Nachdem Politt seinen Kapitän Alexander Wlassow in den Auftaktetappen in Dänemark aus allen Gefahren herausgehalten hat, kommt nun sein Terrain. Am Dienstag geht es durch Frankreichs hügeligen und windigen Norden von Dünkirchen nach Calais, tags darauf steht die Kopfsteinpflasteretappe zum Wald von Arenberg an. Die große Frage: Darf Politt fahren? Sportchef Rolf Aldag sagt: «Nils war Zweiter bei Paris-Roubaix, das wissen wir natürlich auch. Doch wir müssen uns auch besinnen und uns sagen, dass die Hauptpriorität auf dem Gesamtklassement mit Alex liegt.»
Taktik noch geheim
Klingt nicht nach freier Fahrt für Politt, doch Aldag könnte auch pokern. Seine taktischen Pläne behält der Ex-Profi des Teams Telekom logischerweise für sich. Denn die Karte Politt kann das Team durchaus spielen, schließlich hat man in dem Österreicher Marco Haller einen weiteren starken Kopfsteinpflasterfahrer als Beschützer für Wlassow dabei.
Das Grüne Licht würde Politt zweifelsohne guttun.
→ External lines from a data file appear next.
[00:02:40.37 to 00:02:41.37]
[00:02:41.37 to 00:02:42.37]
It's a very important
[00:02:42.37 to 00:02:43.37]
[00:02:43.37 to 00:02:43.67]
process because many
Das hat bereits sein Etappensieg im Vorjahr gezeigt. «Danach lief es richtig gut. Ich habe die Deutschland-Tour gewonnen, in diesem Jahr mein Heimrennen Rund um Köln und bin erstmals deutscher Meister geworden», zählt Politt auf. Und mit dem Kopfsteinpflaster hat er in diesem Jahr noch eine Rechnung offen. Eigentlich sollte Paris-Roubaix im Frühjahr sein erster Saison-Höhepunkt werden, doch eine Bronchitis und eine Corona-Infektion durchkreuzten die Pläne.
Also besann sich Politt auf die Tour. «Ich habe einen Cut gemacht, habe das Rad eine Woche beiseite gestellt», erzählt der 1,92 Meter große Profi. «Ich habe dann viel gearbeitet, um in Bestform bei der Tour zu sein. Ich glaube, dass ist mir gerade rechtzeitig gelungen.» Natürlich betont Politt brav, dass es seine erste Aufgabe sei, Wlassow sicher durch die tückische erste Woche zu bringen.
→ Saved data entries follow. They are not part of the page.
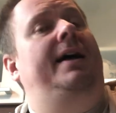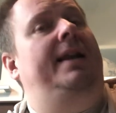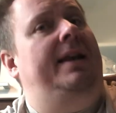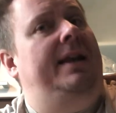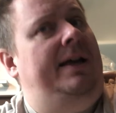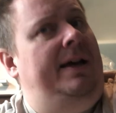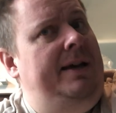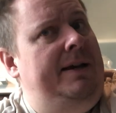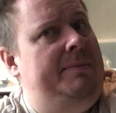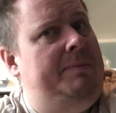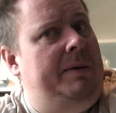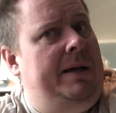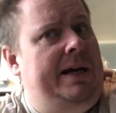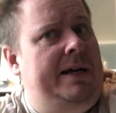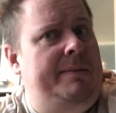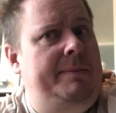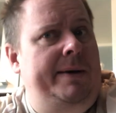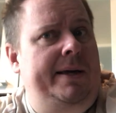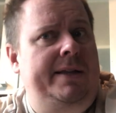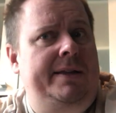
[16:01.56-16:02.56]
like
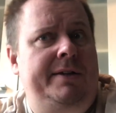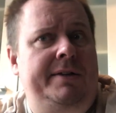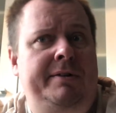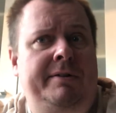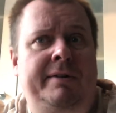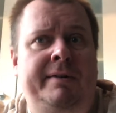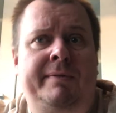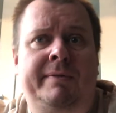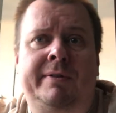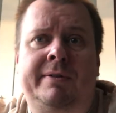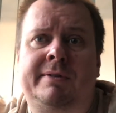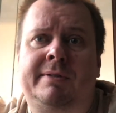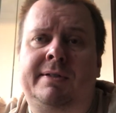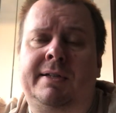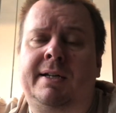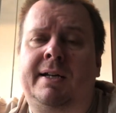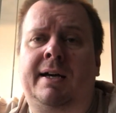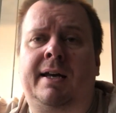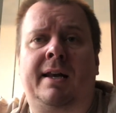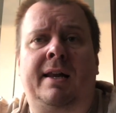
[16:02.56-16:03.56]
Blackmail the Universe
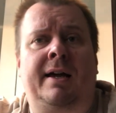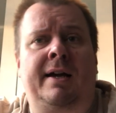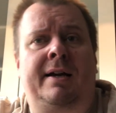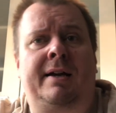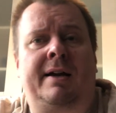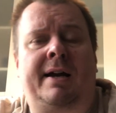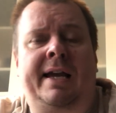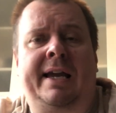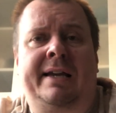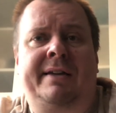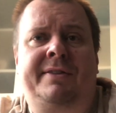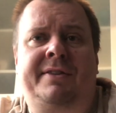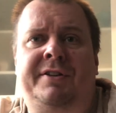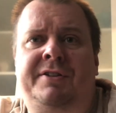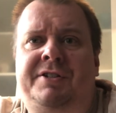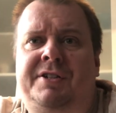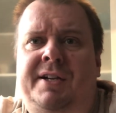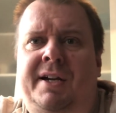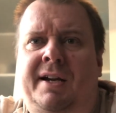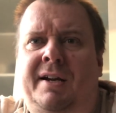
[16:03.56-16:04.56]
and I like Kick the
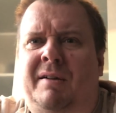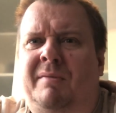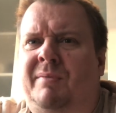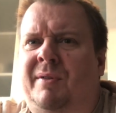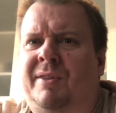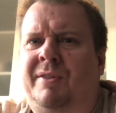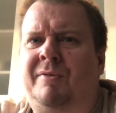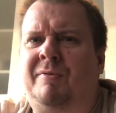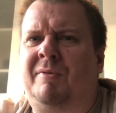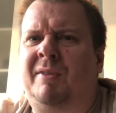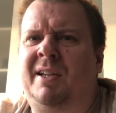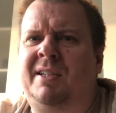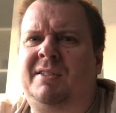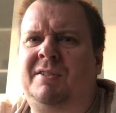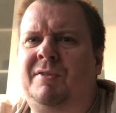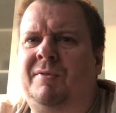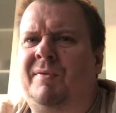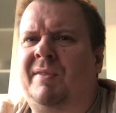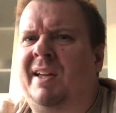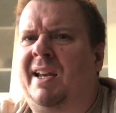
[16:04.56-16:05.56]
Chair, but the rest
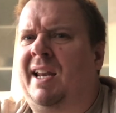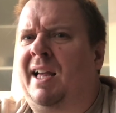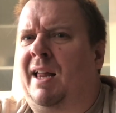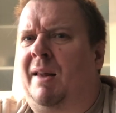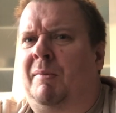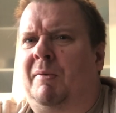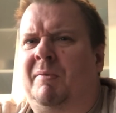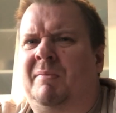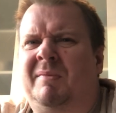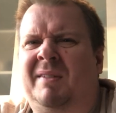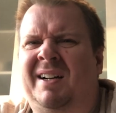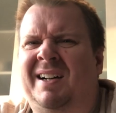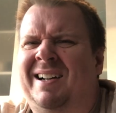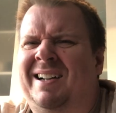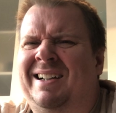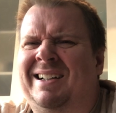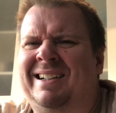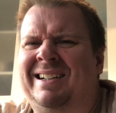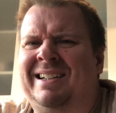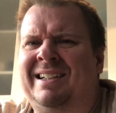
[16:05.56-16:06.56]
of that album,
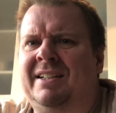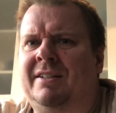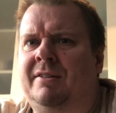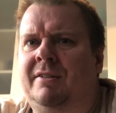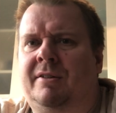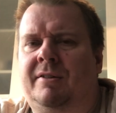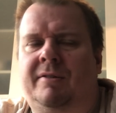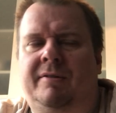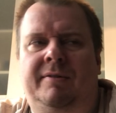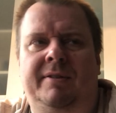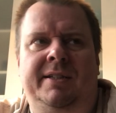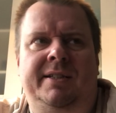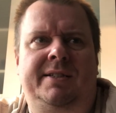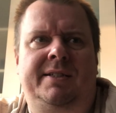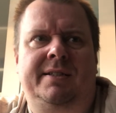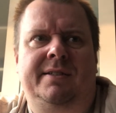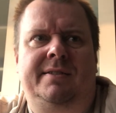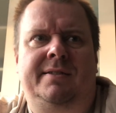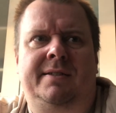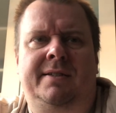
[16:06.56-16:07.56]
I don't know, it
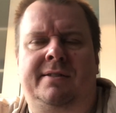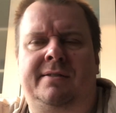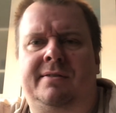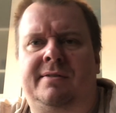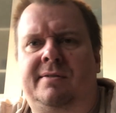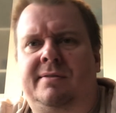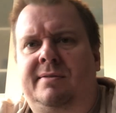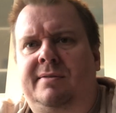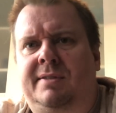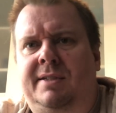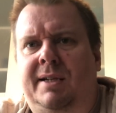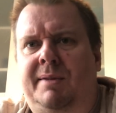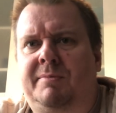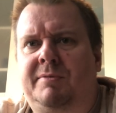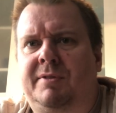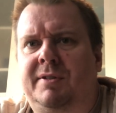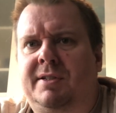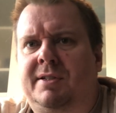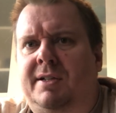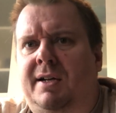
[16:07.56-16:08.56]
just doesn't seem
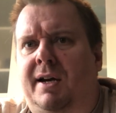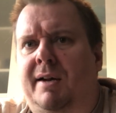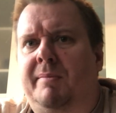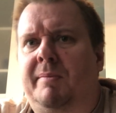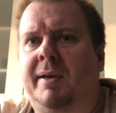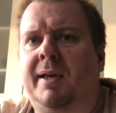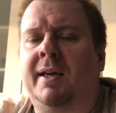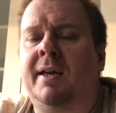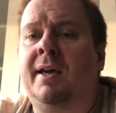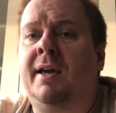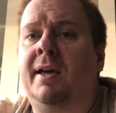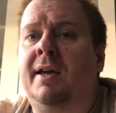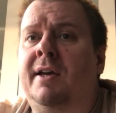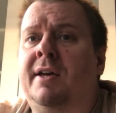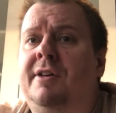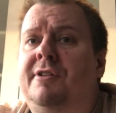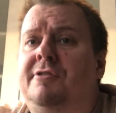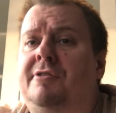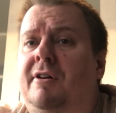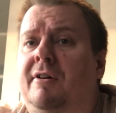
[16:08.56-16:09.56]
to excite me.
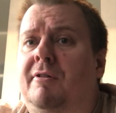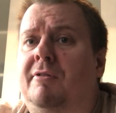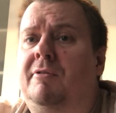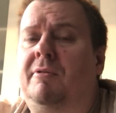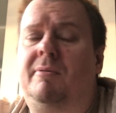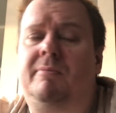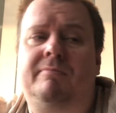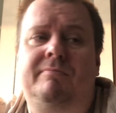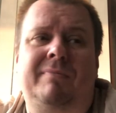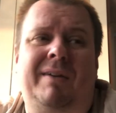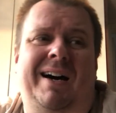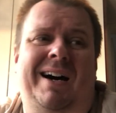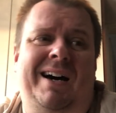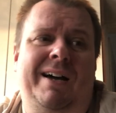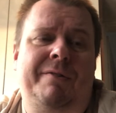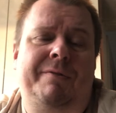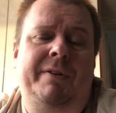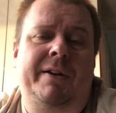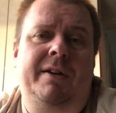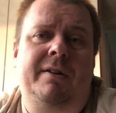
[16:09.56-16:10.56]
So
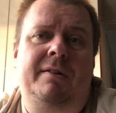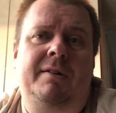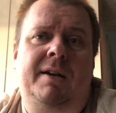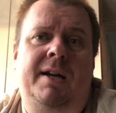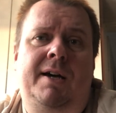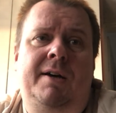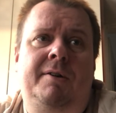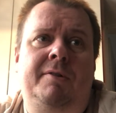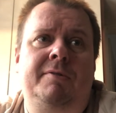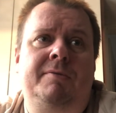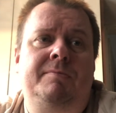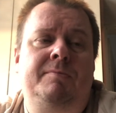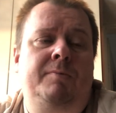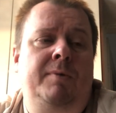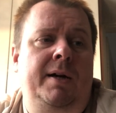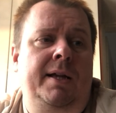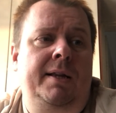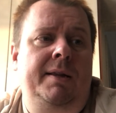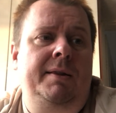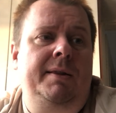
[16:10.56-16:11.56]
I figured out,
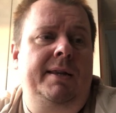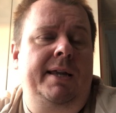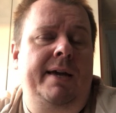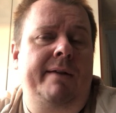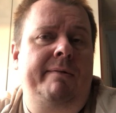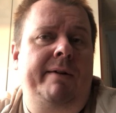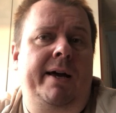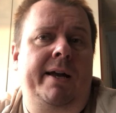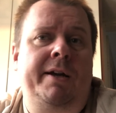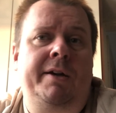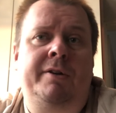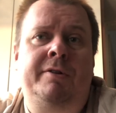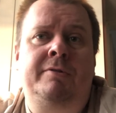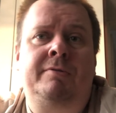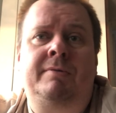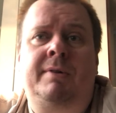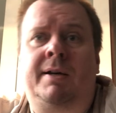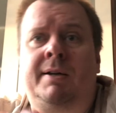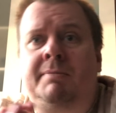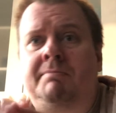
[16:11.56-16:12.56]
well, they've had a
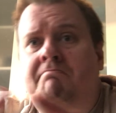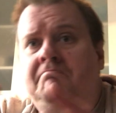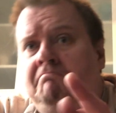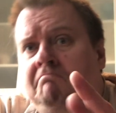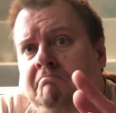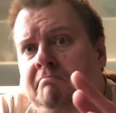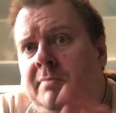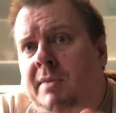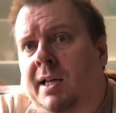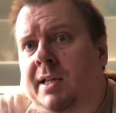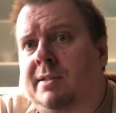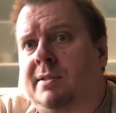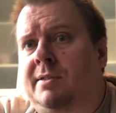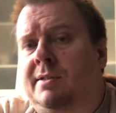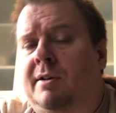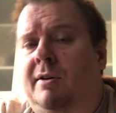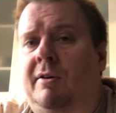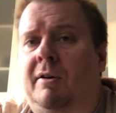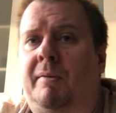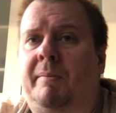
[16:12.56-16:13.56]
good run. That's
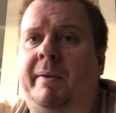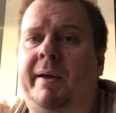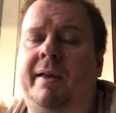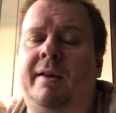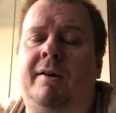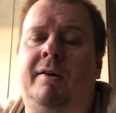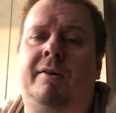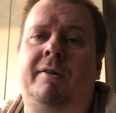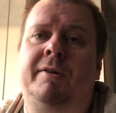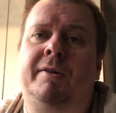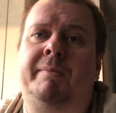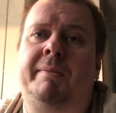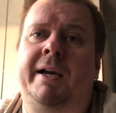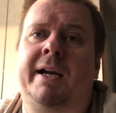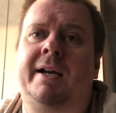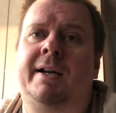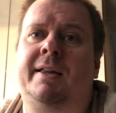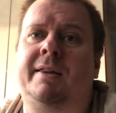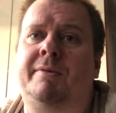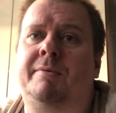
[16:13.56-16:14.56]
all the
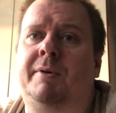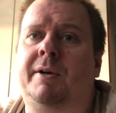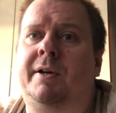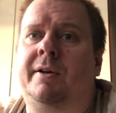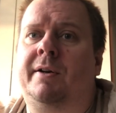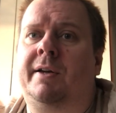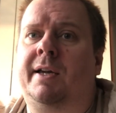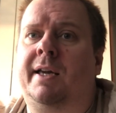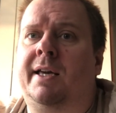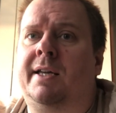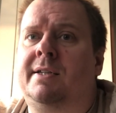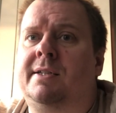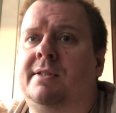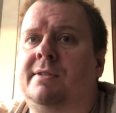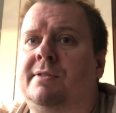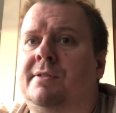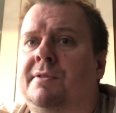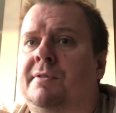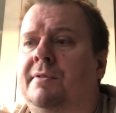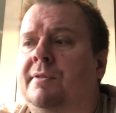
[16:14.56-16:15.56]
Megadeth we're going to get
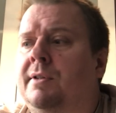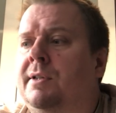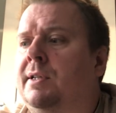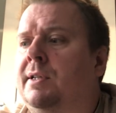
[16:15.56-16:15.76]
into.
Sieg bei deutscher Meisterschaft
Schon bei den deutschen Meisterschaften eine Woche vor dem Tour-Start im Sauerland zeigte sich, wie grandios die Form von Politt ist. Auf den schweren 190 Kilometern mit gut 3000 Höhenmetern siegte er als Solist. Für einen Fahrer mit seinen körperlichen Gegebenheiten eine starke Leistung, schließlich hatten viele Experten eher einen bergfesteren Fahrer wie Lennard Kämna oder Emanuel Buchmann auf dem Schirm.
In den Auftakttagen in Dänemark zeigte sich Politt dann wieder stark. Auf den letzten 30 Kilometern der Etappe nach Sønderborg war er stets vorn im Wind und schützte Wlassow. Doch so aufopferungsvoll sich Politt als Helfer gibt, so gern würde er auch seine eigene Chance bekommen. «Es macht einfach Spaß, zu gewinnen und die Arme nach oben zu reißen. Das wird sich auch nie ändern.»